Exercise description - Exactly as they appear, output all of the records. Skip any images.

Provided data -
──────────
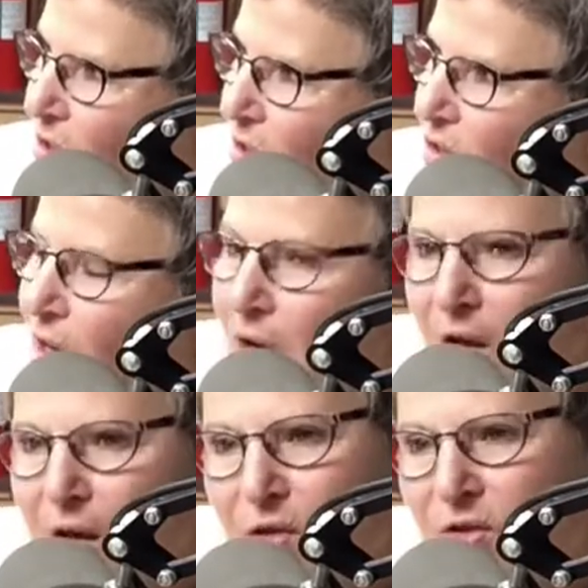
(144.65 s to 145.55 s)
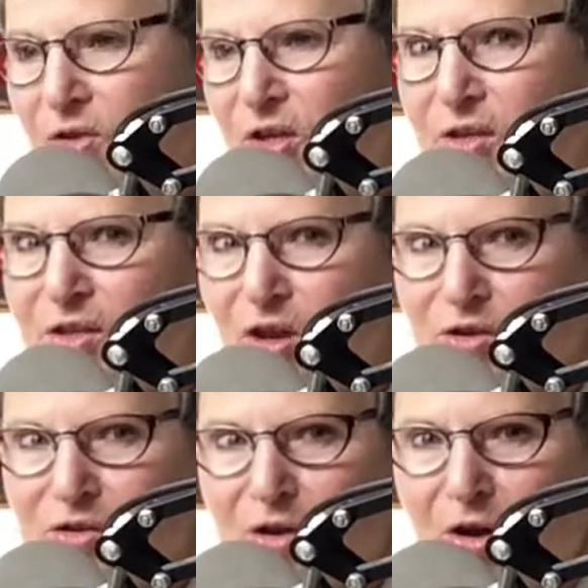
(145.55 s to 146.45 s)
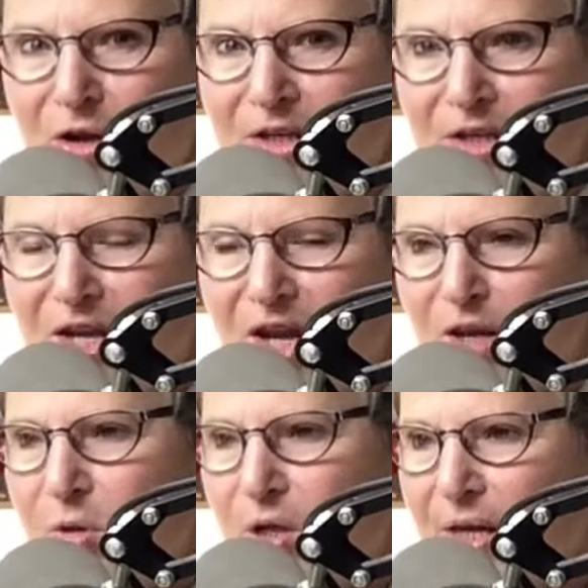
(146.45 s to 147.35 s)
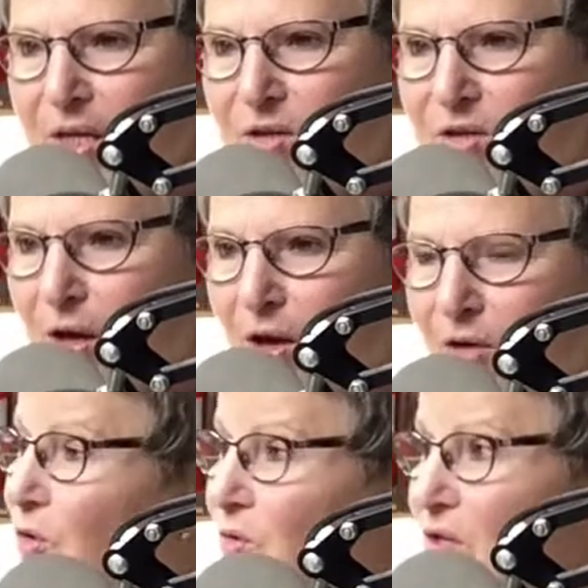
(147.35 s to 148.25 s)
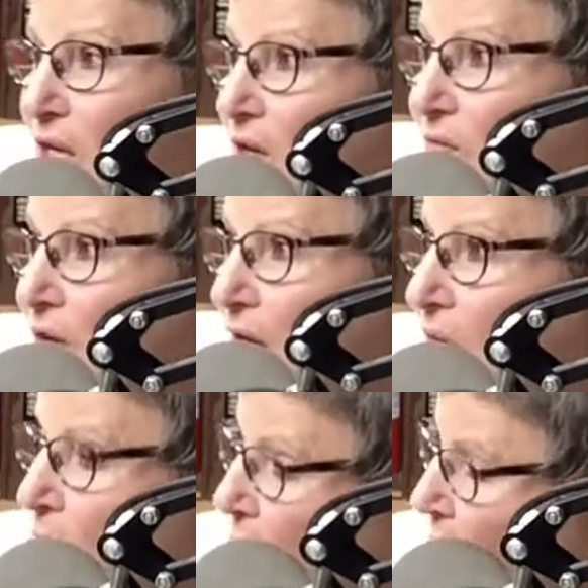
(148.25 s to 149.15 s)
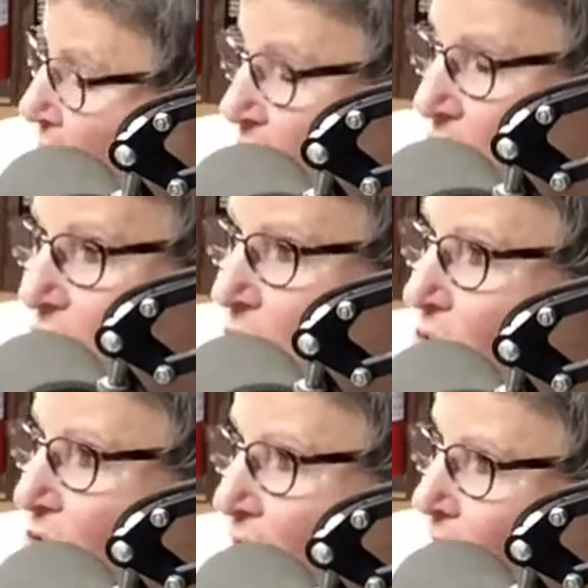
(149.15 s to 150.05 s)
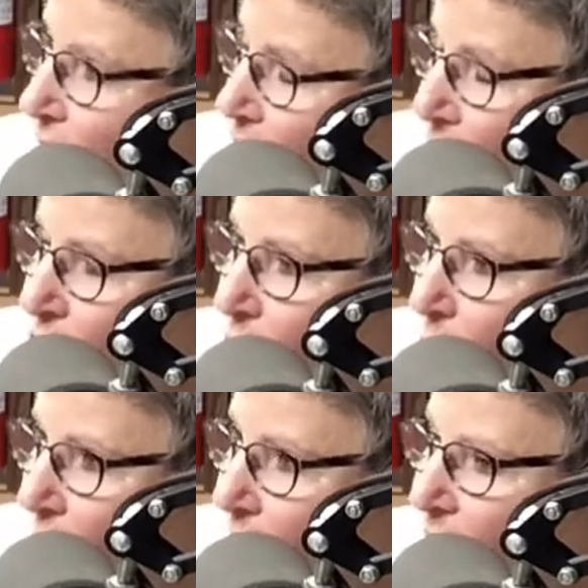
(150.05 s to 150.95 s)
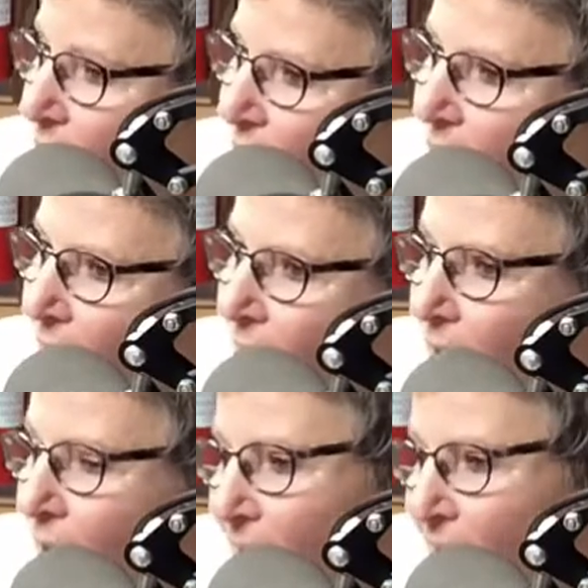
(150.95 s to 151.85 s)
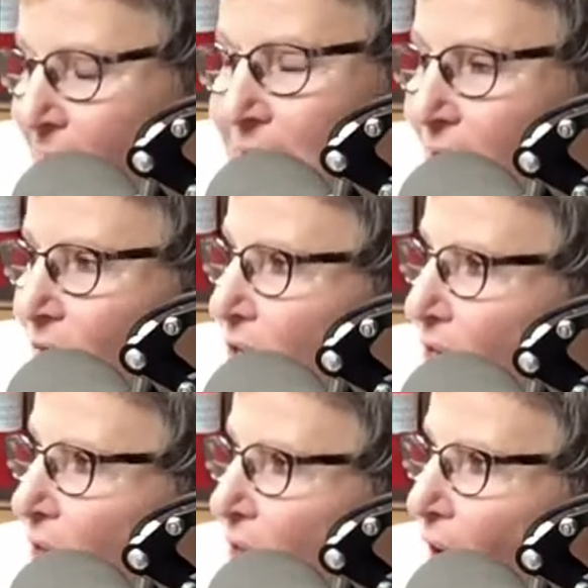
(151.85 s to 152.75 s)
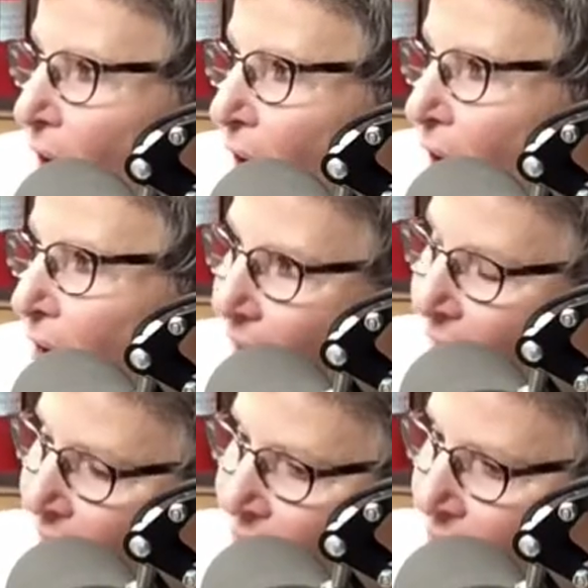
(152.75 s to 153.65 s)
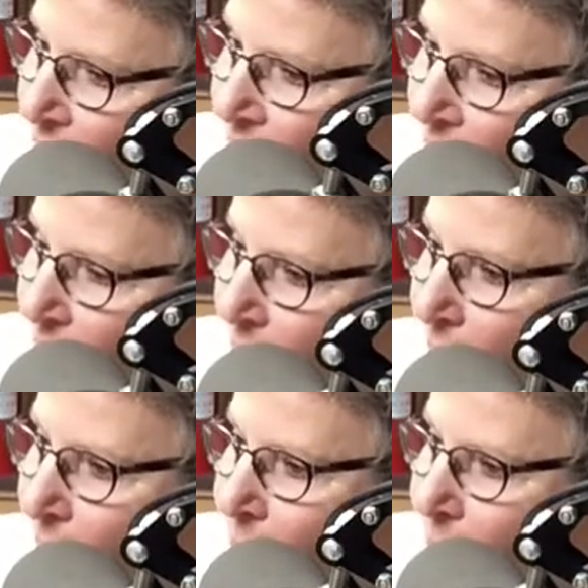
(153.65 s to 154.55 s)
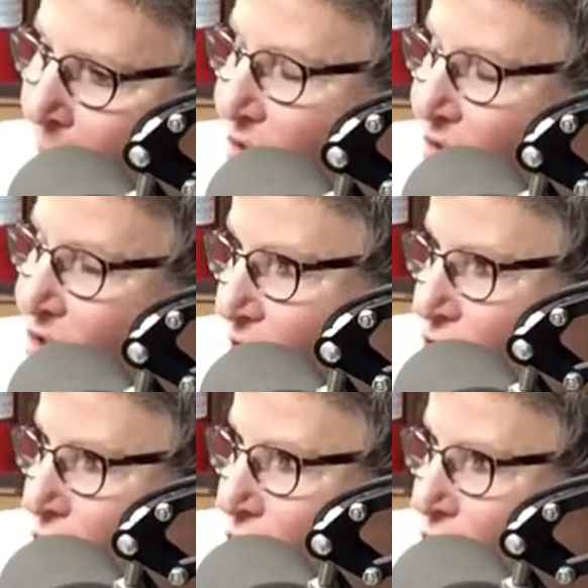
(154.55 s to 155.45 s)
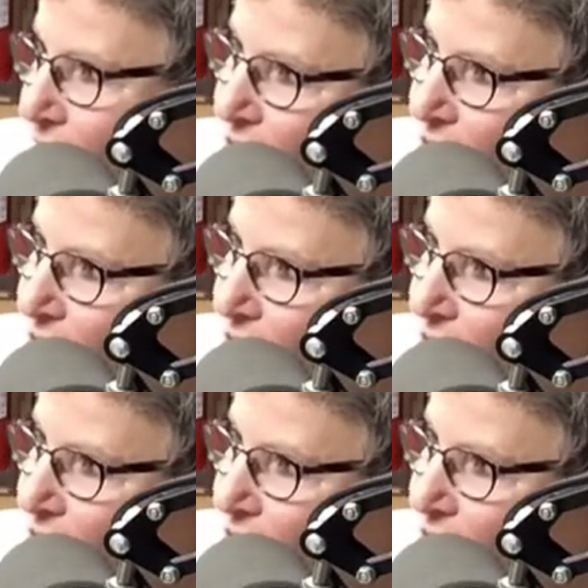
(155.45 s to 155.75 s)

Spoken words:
This is all going to take place Thursday evening, this Thursday, the 20th, at 7 o'clock at the SDSU Extension Office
──────────
Response box -
(144.65 s to 145.55 s)
(145.55 s to 146.45 s)
(146.45 s to 147.35 s)
(147.35 s to 148.25 s)
(148.25 s to 149.15 s)
(149.15 s to 150.05 s)
(150.05 s to 150.95 s)
(150.95 s to 151.85 s)
(151.85 s to 152.75 s)
(152.75 s to 153.65 s)
(153.65 s to 154.55 s)
(154.55 s to 155.45 s)
(155.45 s to 155.75 s)

Spoken words:
This is all going to take place Thursday evening, this Thursday, the 20th, at 7 o'clock at the SDSU Extension Office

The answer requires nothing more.